In this video, we’ll look at how using data visualization techniques can help us understand and improve our search strategies.

The benefits offered by visualization become more apparent as the complexity of your search increases. For example, here is a relatively complex search string used by a recruiter to find social profiles for project managers in the Republic of Ireland. As you can see, it is quite hard to visualize how this search is structured, and even harder to debug or improve.

But when we open it using 2Dsearch, we immediately see that it consists of 5 nested blocks, corresponding to a role, a location, and various other terms designed to include CVs but exclude other unwanted document types. Note that elements shown in dark blue correspond to specialist operators that in this case restrict the search to specific fields such as the url or filetype.
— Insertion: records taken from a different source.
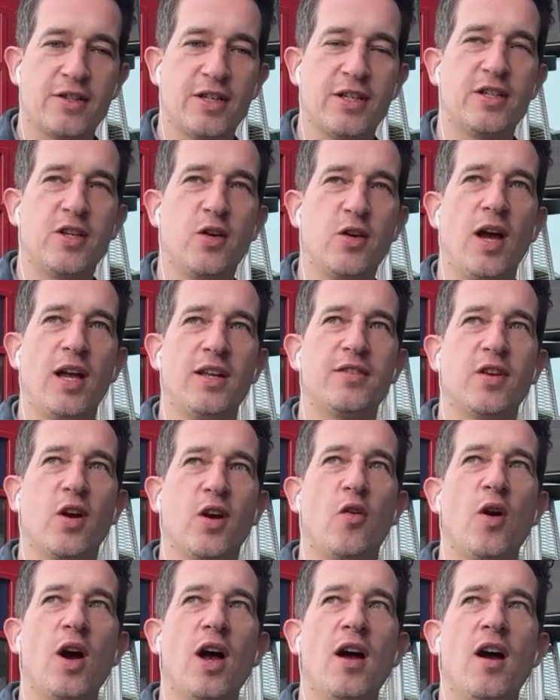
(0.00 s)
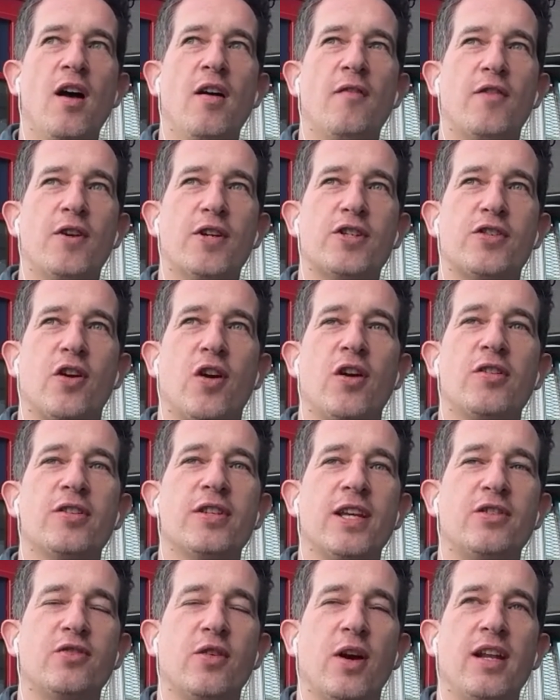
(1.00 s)
into it. So for starters,
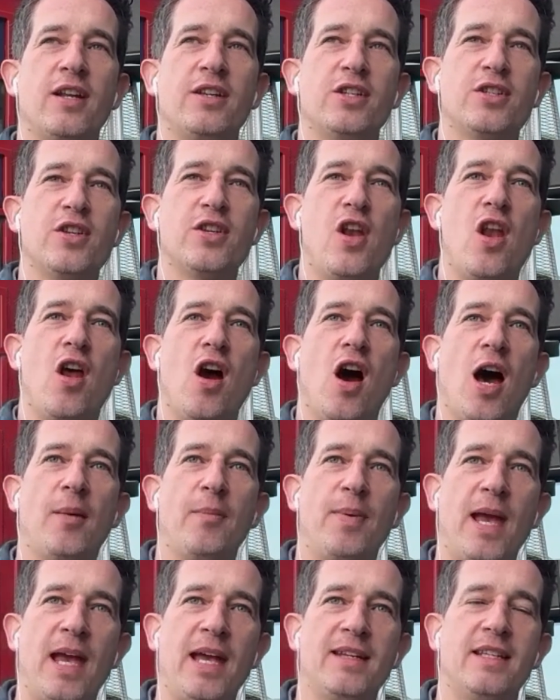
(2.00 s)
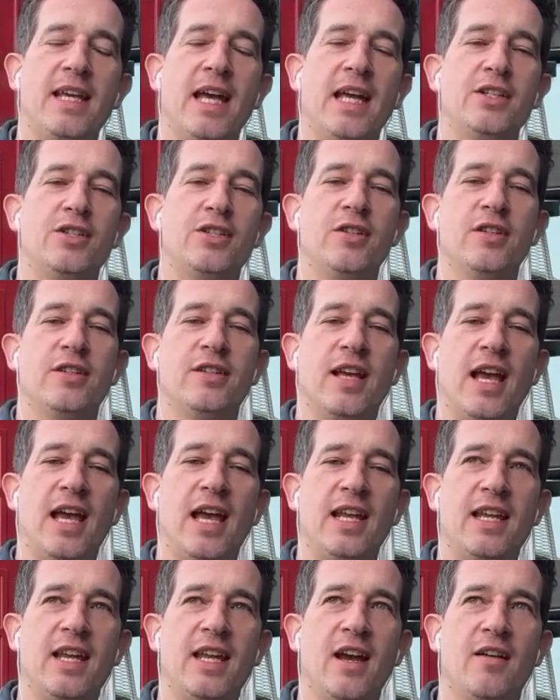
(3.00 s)
I try to just not pay attention to
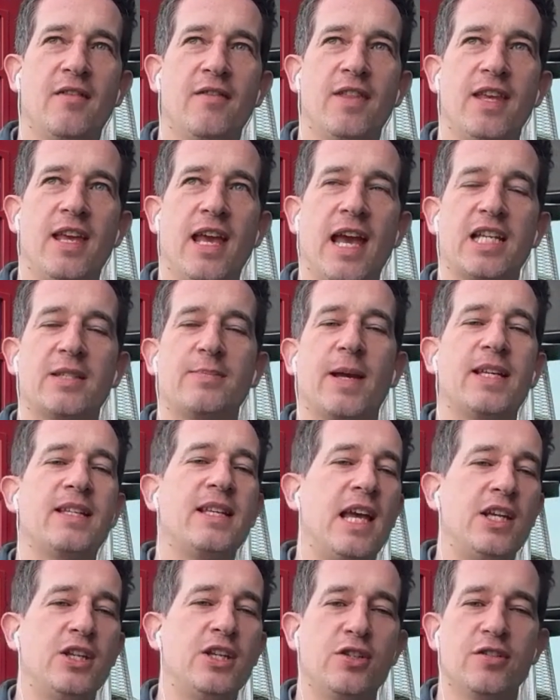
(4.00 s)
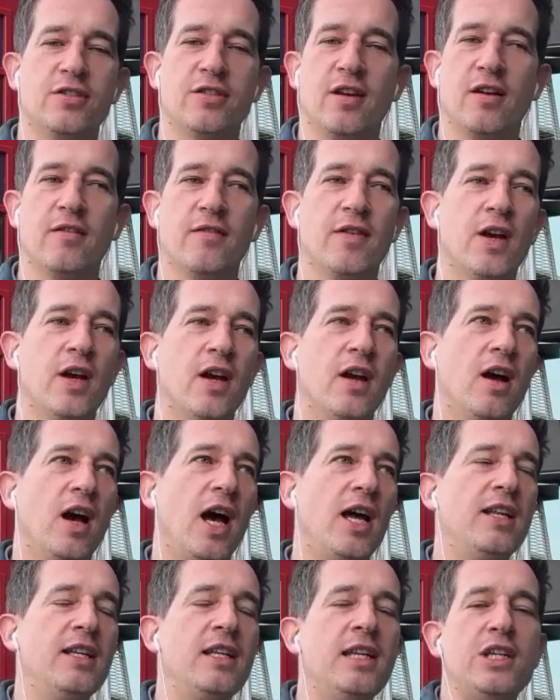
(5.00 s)
any of the expectations of
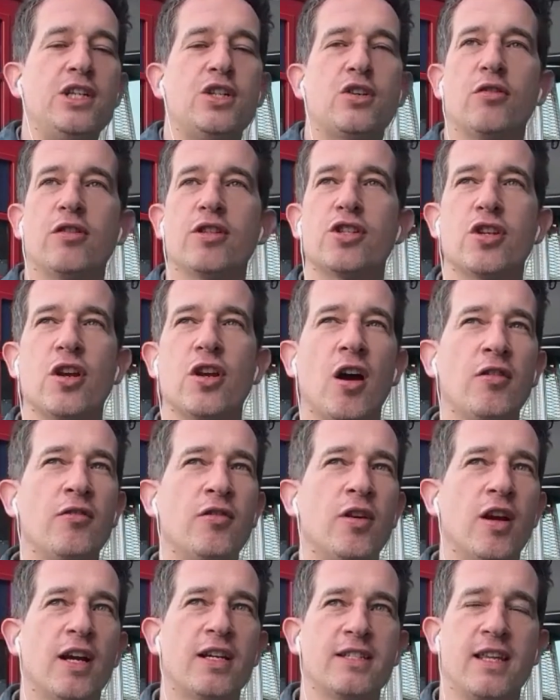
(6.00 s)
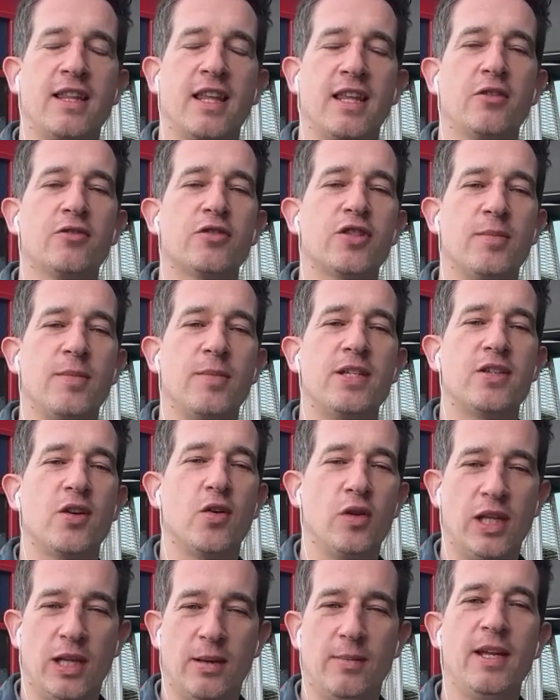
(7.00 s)
a niche or a genre because I think those can be so
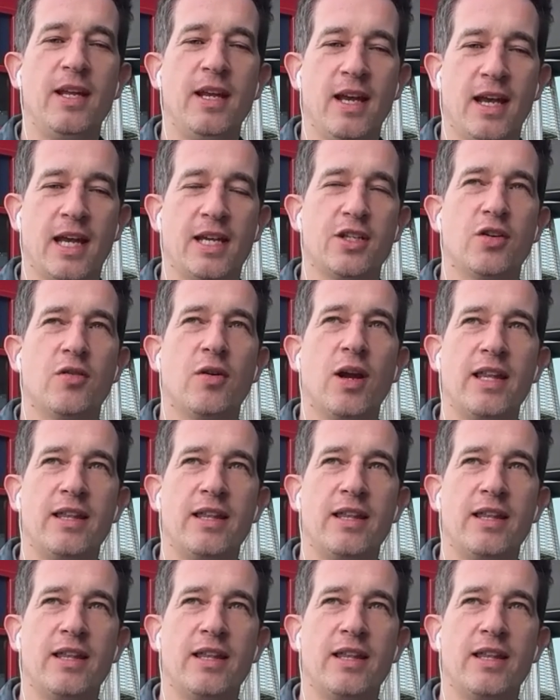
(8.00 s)
limiting. And you're right,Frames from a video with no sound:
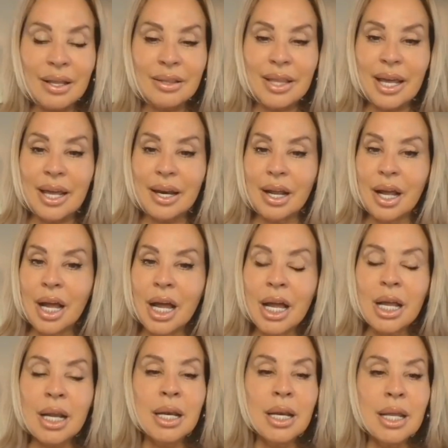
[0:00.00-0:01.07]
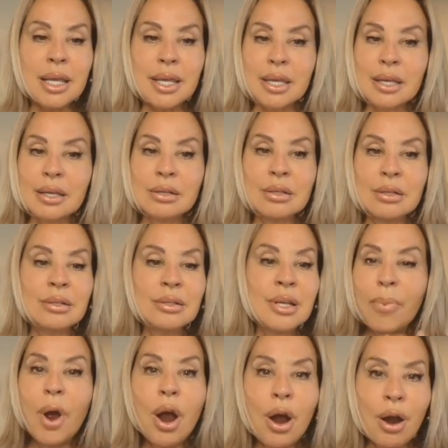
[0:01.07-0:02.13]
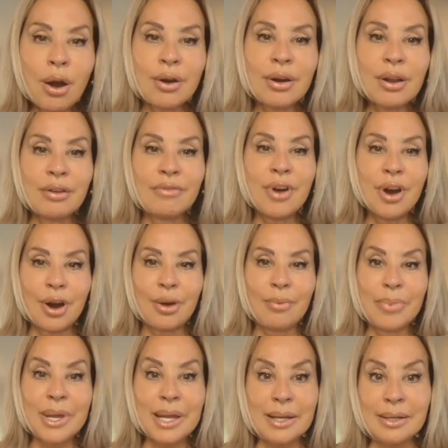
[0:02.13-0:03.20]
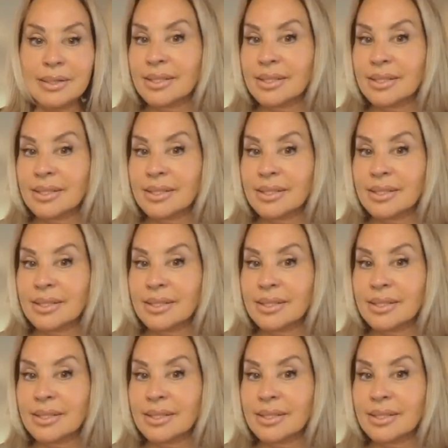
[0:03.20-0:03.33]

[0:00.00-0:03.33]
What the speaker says: that unhealed part of our being.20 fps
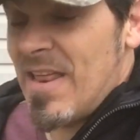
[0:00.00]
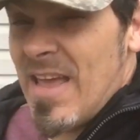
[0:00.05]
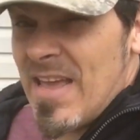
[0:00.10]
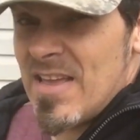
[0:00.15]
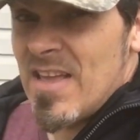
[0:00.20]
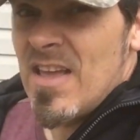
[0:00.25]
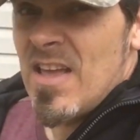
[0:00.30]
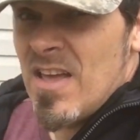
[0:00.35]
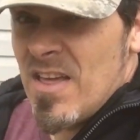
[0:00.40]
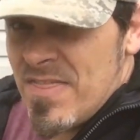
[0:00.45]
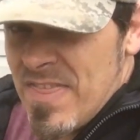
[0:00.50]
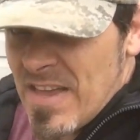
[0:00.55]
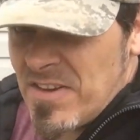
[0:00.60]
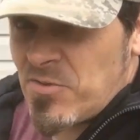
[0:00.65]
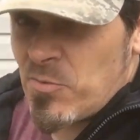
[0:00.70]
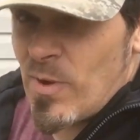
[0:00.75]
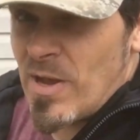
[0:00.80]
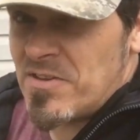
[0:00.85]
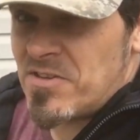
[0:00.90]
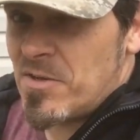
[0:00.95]
But hey,
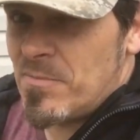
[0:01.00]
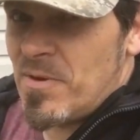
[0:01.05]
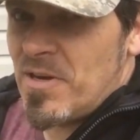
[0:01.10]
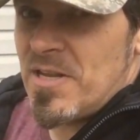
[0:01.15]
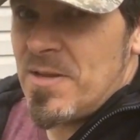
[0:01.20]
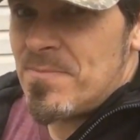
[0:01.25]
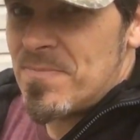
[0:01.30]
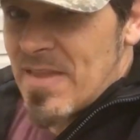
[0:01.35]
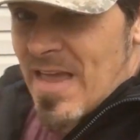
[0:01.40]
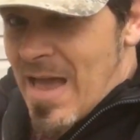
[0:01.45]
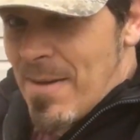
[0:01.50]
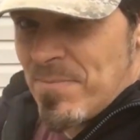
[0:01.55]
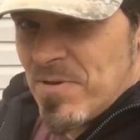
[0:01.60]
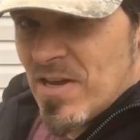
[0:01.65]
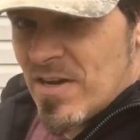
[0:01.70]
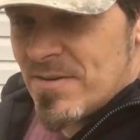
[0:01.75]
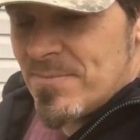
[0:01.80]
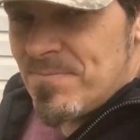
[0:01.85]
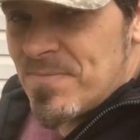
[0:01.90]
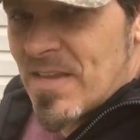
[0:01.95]
thanks for watching, everybody.
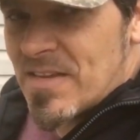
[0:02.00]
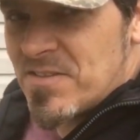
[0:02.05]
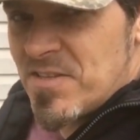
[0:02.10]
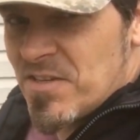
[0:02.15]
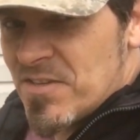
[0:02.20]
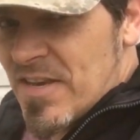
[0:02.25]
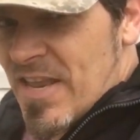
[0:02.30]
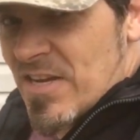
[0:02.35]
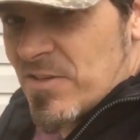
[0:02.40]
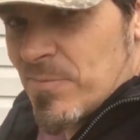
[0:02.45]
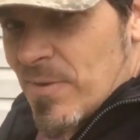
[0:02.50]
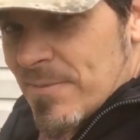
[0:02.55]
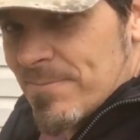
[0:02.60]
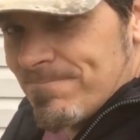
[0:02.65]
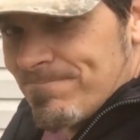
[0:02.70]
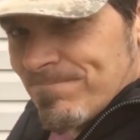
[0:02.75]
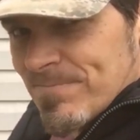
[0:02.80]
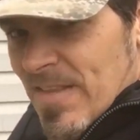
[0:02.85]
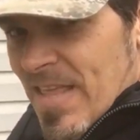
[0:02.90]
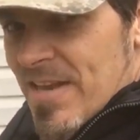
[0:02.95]
Happy hunting, I'll see you in the next
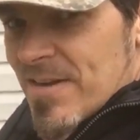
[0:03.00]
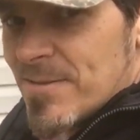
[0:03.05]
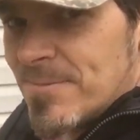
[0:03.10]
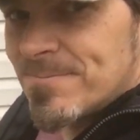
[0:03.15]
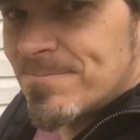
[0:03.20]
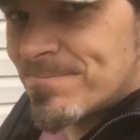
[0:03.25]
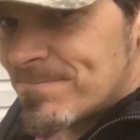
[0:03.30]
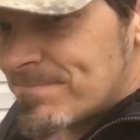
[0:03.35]
one. Later.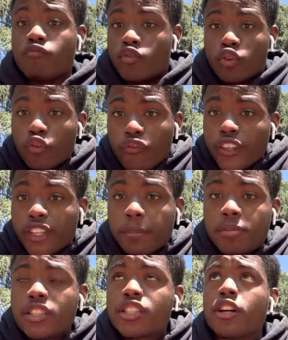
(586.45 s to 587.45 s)
do 50
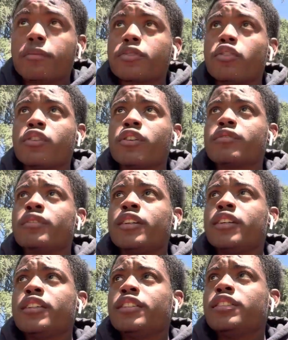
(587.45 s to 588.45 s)
push-ups or
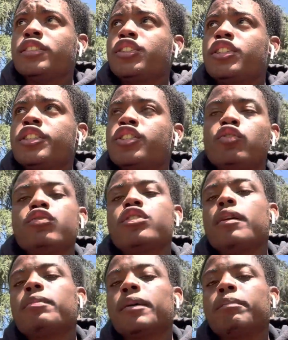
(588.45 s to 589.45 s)
just do
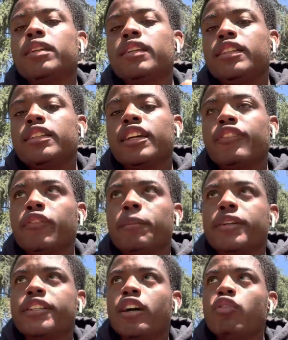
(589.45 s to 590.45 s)
something completely different,
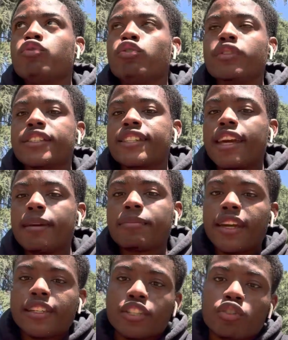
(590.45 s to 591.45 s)
but don't do the same
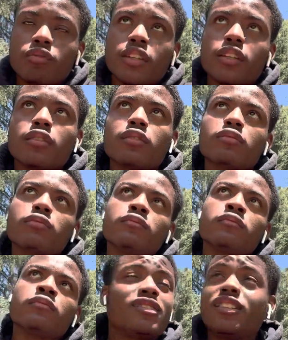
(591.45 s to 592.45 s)
thing that you
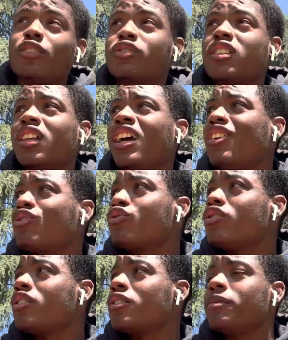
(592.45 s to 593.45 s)
do. That was a loud
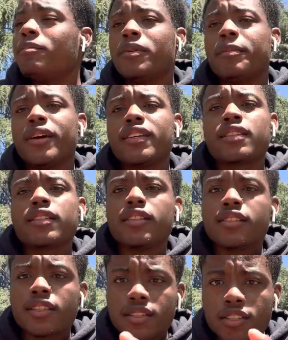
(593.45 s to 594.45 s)
truck. But
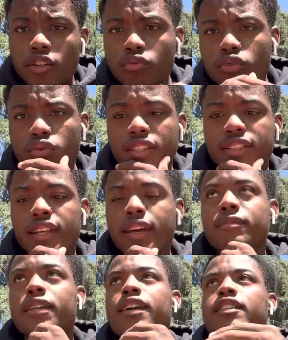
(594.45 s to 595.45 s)
basically, just don't do the
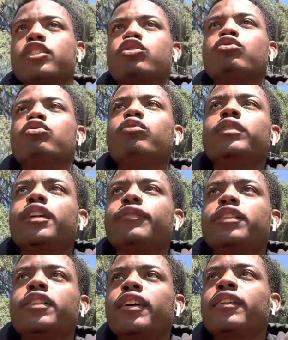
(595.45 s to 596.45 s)
same thing that you're doing
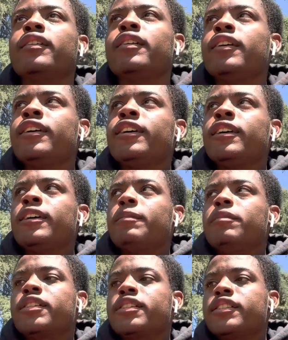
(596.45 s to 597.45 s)
every day
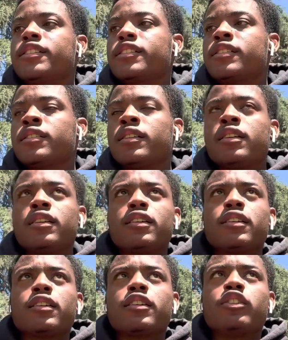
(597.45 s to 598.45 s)
because
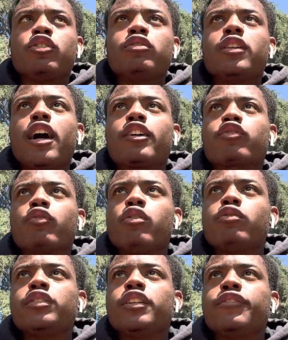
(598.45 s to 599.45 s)
you're not
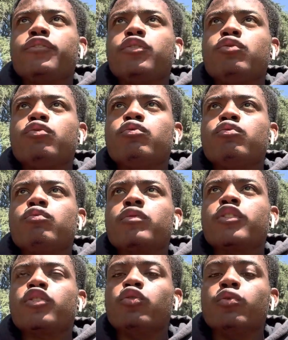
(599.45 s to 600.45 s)
growing if you
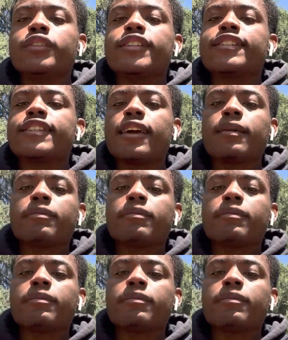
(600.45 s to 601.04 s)
doing the same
Once we have our search opened in 2Dsearch we can visualize it in different ways. For example, we might choose to view it as a hierarchical tree structure, with various branches that we can open or close on demand. Or we could view it as an Inline sequence of blocks with a left to right reading - much like a traditional Boolean string, but more transparent and directly editable. Or we could go back to our default Nested view, which visualizes our search as a set of nested containers.

It’s important to note that there is no such thing as the perfect visualization - each one has its strengths and weakness. Choose the one that helps you best understand and optimize your searches.

Finally, let’s look at how to save blocks for later re-use. Suppose I want to create some new searches that also focus on the RoI. Rather than have to re-enter this block every time, I can simply save it in my personal repository, ready to be imported and re-used in a future search.